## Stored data
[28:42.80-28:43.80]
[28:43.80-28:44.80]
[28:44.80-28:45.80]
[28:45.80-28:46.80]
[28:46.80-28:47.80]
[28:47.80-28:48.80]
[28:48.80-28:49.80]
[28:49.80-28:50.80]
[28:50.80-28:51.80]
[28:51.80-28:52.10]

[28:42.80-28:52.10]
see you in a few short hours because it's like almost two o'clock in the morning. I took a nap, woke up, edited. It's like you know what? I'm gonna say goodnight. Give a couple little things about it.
* * *
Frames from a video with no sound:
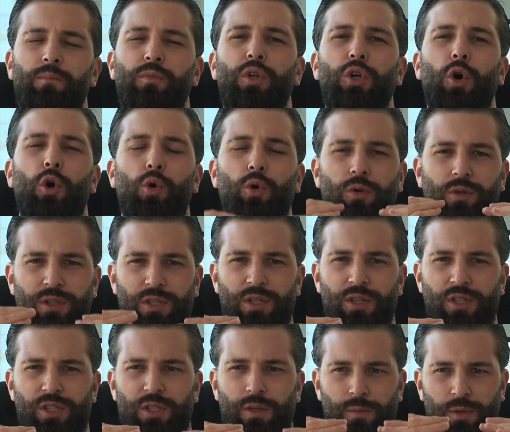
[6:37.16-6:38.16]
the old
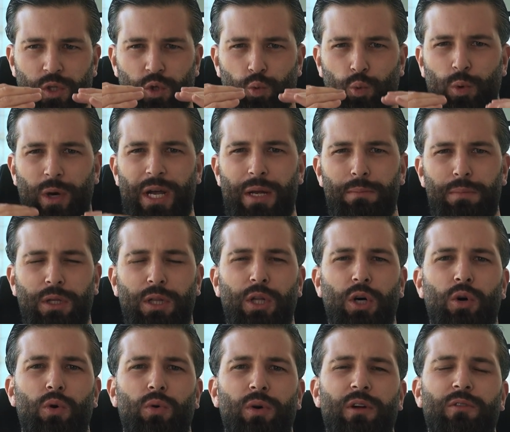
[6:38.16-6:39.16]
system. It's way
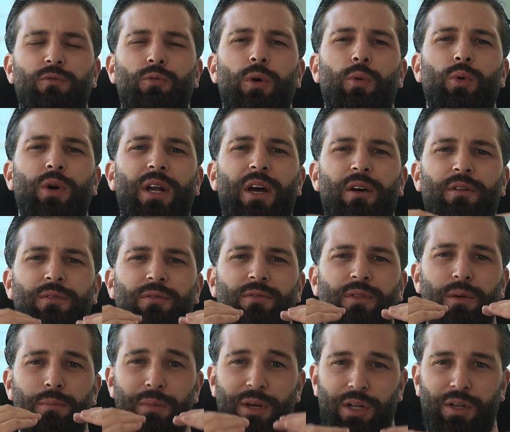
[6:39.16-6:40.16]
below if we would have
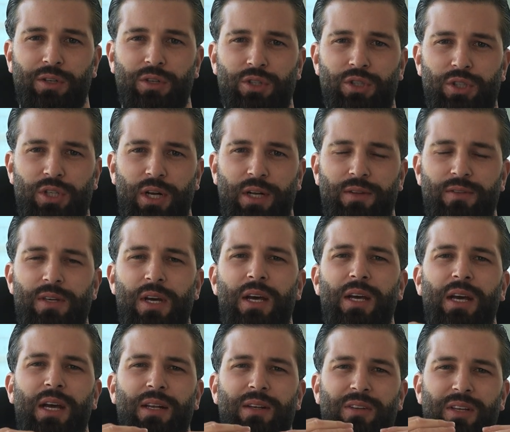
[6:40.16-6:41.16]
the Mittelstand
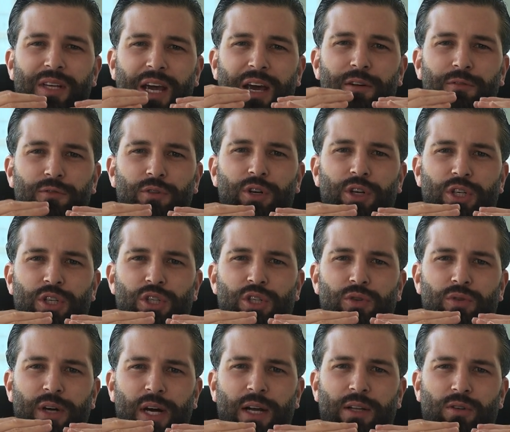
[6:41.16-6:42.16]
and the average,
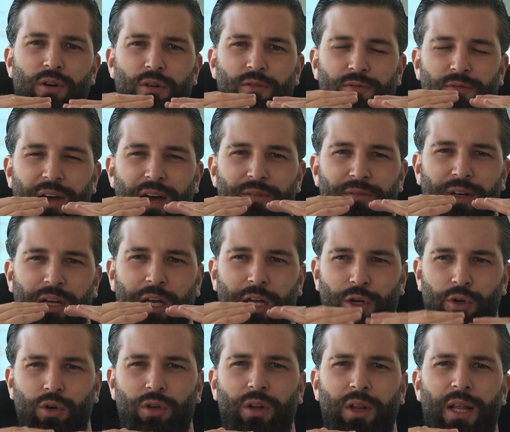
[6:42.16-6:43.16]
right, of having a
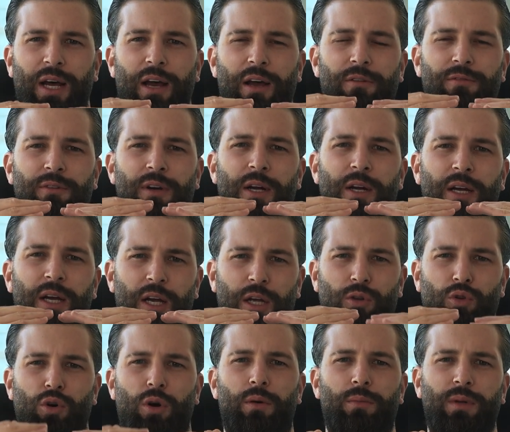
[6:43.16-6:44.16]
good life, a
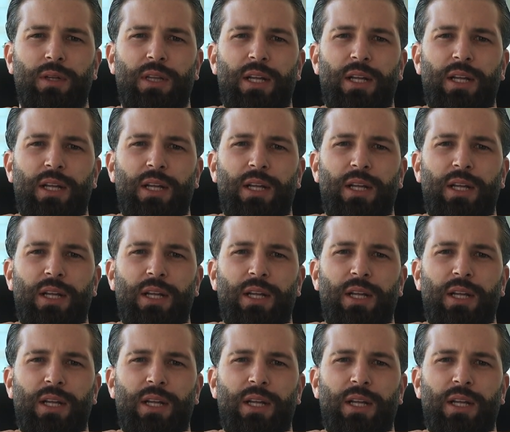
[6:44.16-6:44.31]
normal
* * *
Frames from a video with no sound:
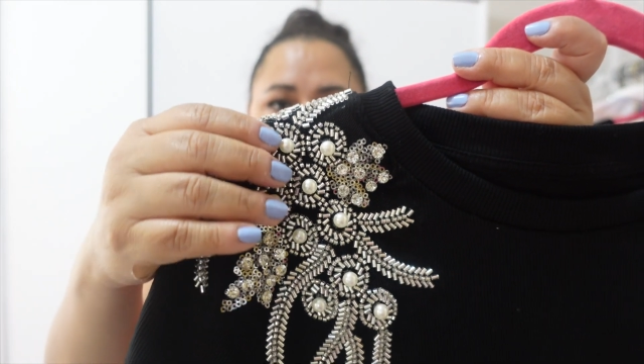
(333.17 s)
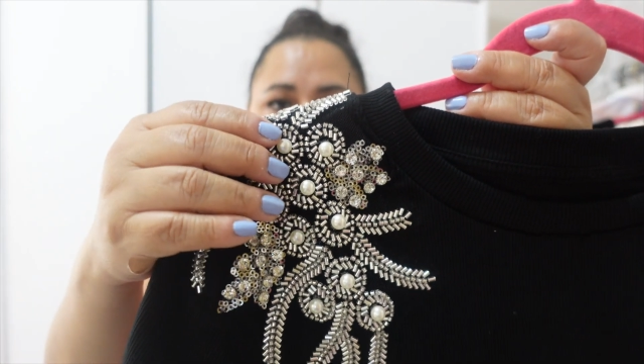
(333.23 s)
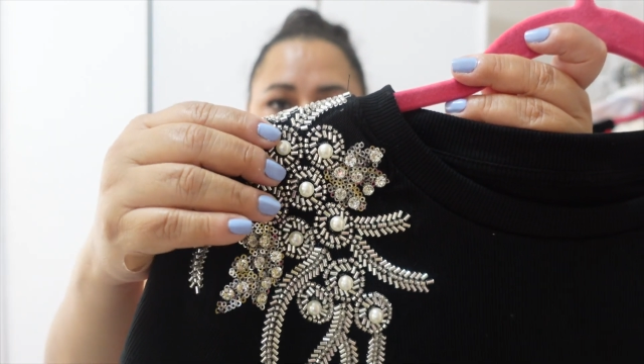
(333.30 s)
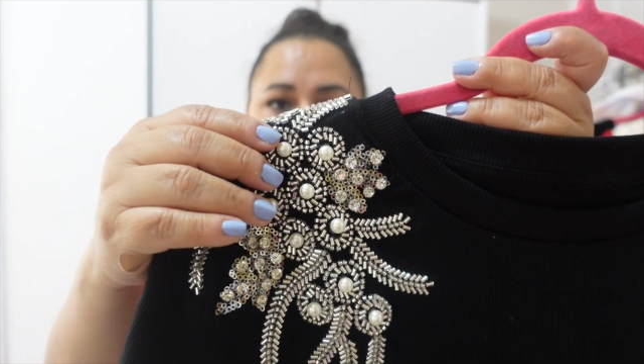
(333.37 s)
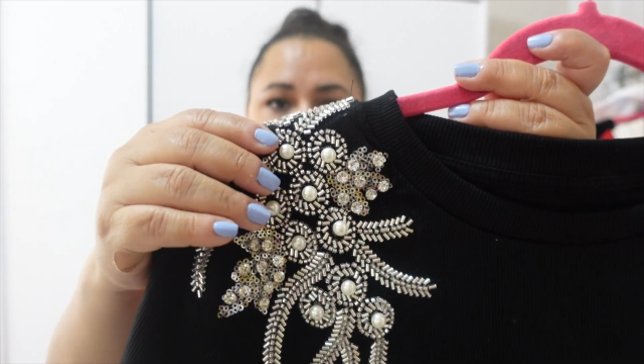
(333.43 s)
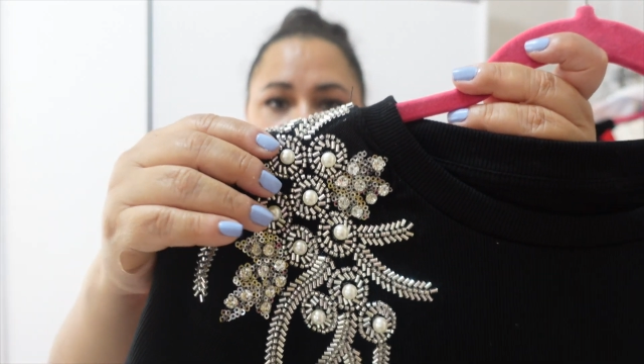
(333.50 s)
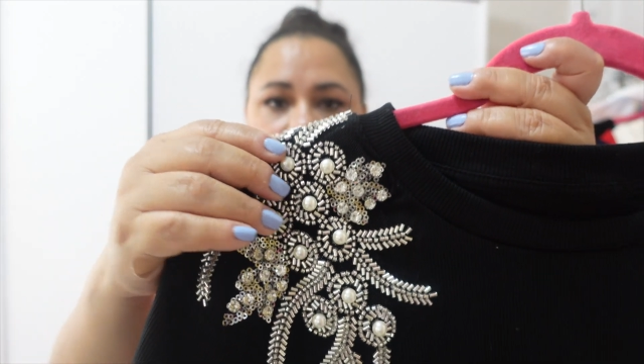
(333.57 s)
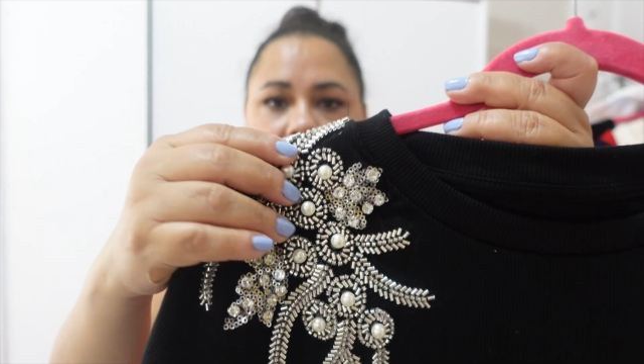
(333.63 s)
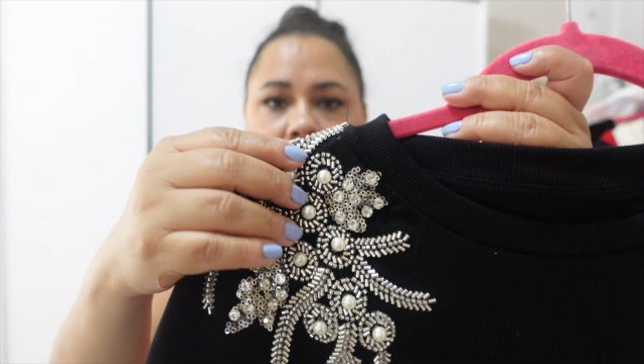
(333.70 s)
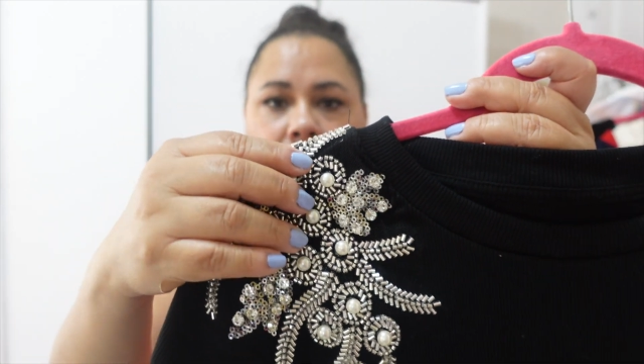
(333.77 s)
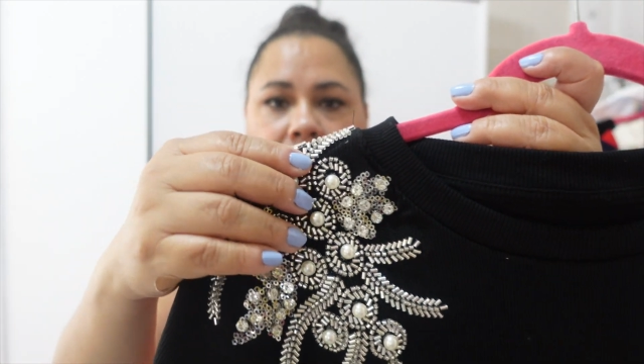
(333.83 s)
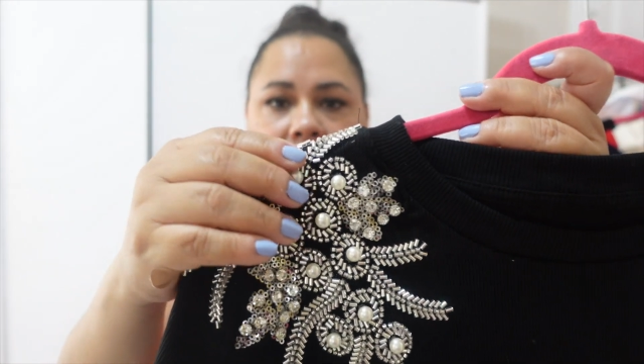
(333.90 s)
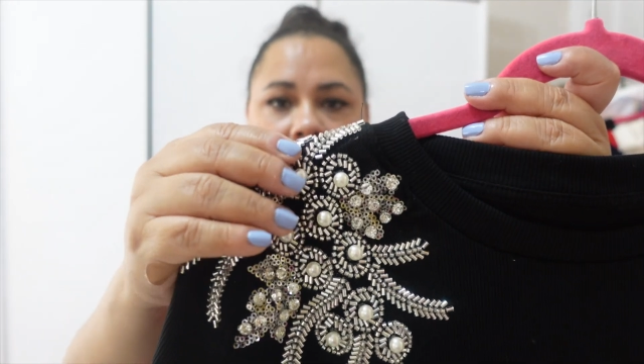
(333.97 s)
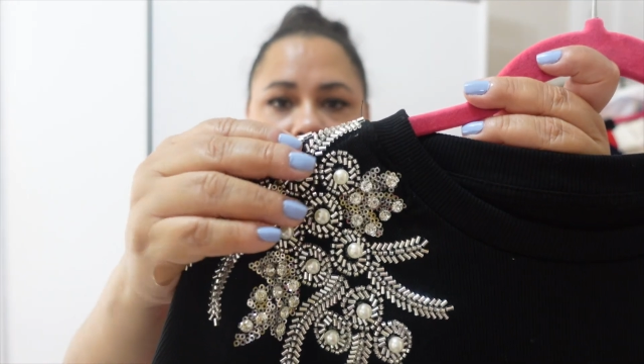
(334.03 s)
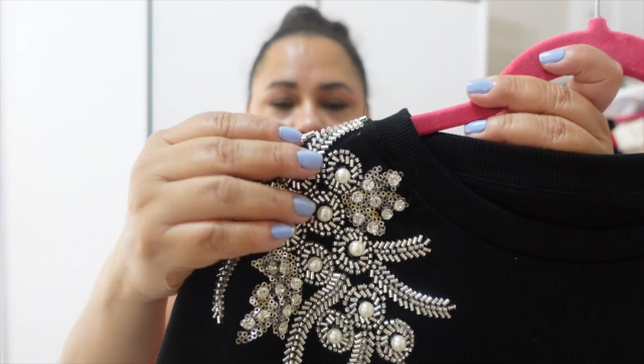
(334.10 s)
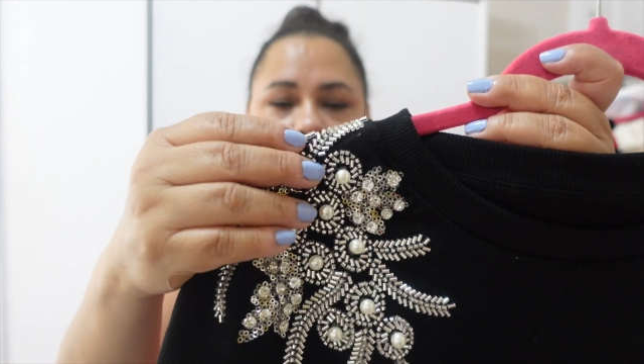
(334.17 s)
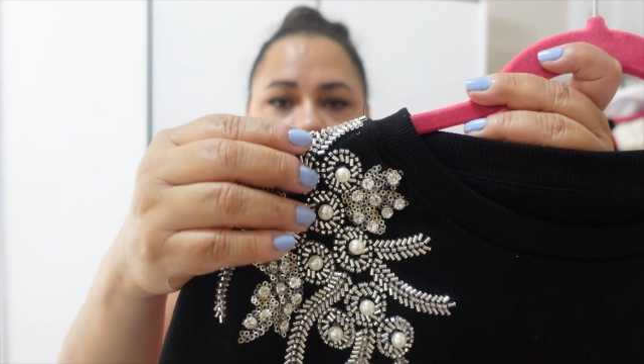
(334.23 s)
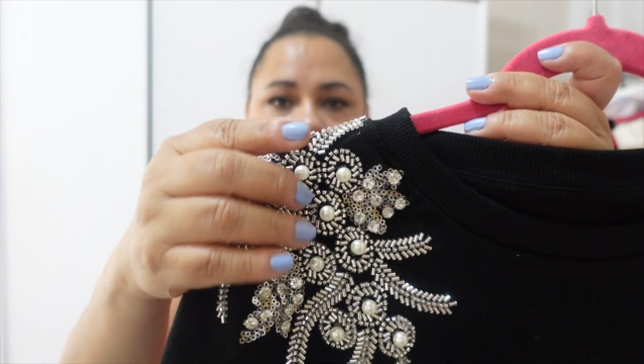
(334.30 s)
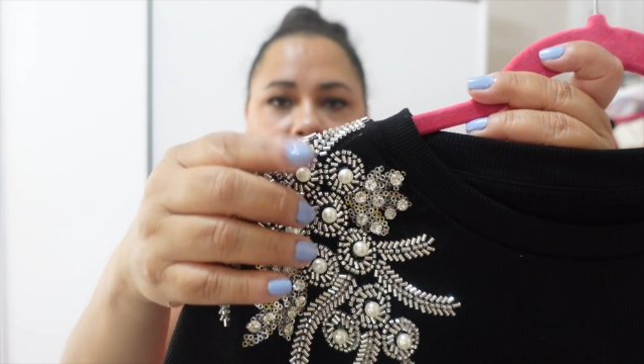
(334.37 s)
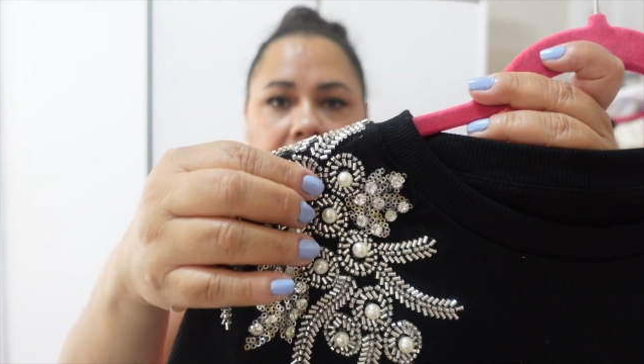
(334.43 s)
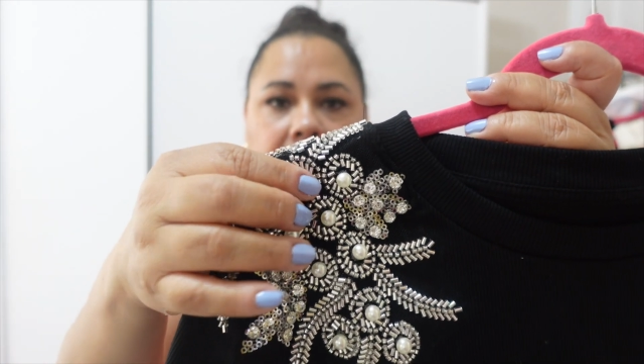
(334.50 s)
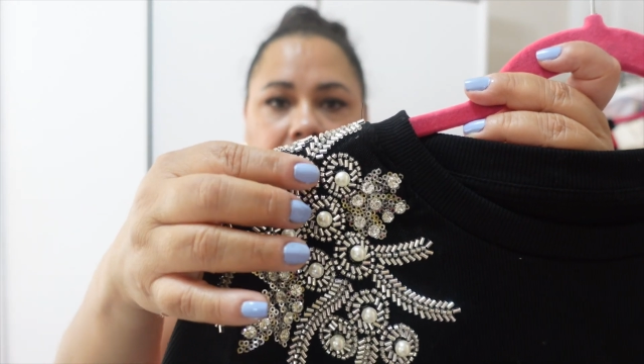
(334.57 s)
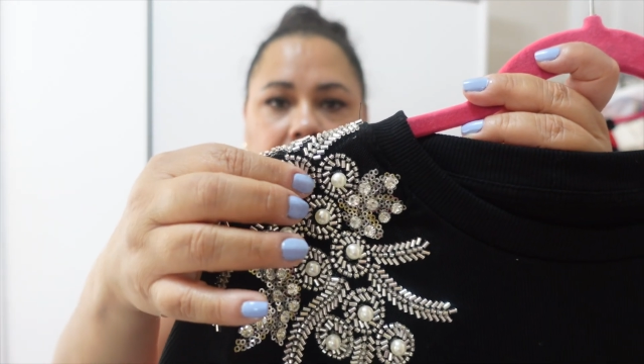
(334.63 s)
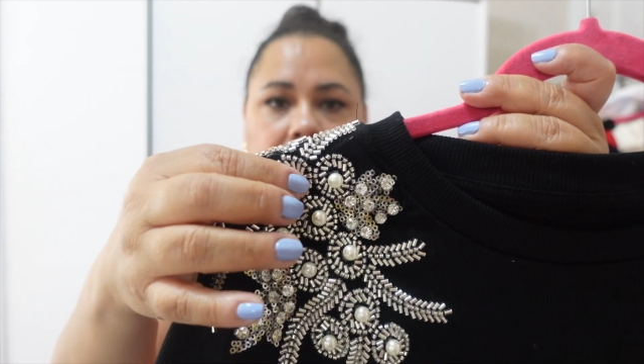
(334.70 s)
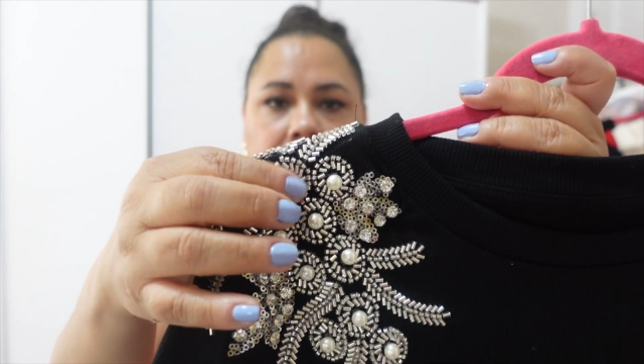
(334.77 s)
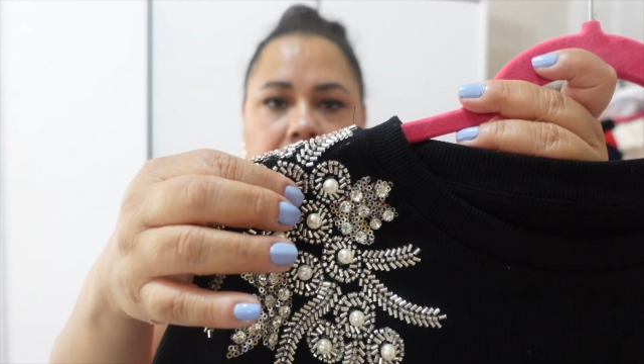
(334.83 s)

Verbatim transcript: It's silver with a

## WHAT THE TASK ASKS
From the data above, output exactly the lines between the one containing "[28:42.80-28:43.80]" and the one containing "[28:51.80-28:52.10]", counting both of them.

## EXERCISE ANSWER
[28:42.80-28:43.80]
[28:43.80-28:44.80]
[28:44.80-28:45.80]
[28:45.80-28:46.80]
[28:46.80-28:47.80]
[28:47.80-28:48.80]
[28:48.80-28:49.80]
[28:49.80-28:50.80]
[28:50.80-28:51.80]
[28:51.80-28:52.10]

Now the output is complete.